Each line of the listing below should come back exactly as it is.

━━━━━━━━━━━━━━━━

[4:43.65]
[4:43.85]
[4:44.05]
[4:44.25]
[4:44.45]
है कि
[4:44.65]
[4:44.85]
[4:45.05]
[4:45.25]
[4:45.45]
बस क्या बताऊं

━━━━━━━━━━━━━━━━

> **SOLUTION BELOW**:
[4:43.65]
[4:43.85]
[4:44.05]
[4:44.25]
[4:44.45]
है कि
[4:44.65]
[4:44.85]
[4:45.05]
[4:45.25]
[4:45.45]
बस क्या बताऊं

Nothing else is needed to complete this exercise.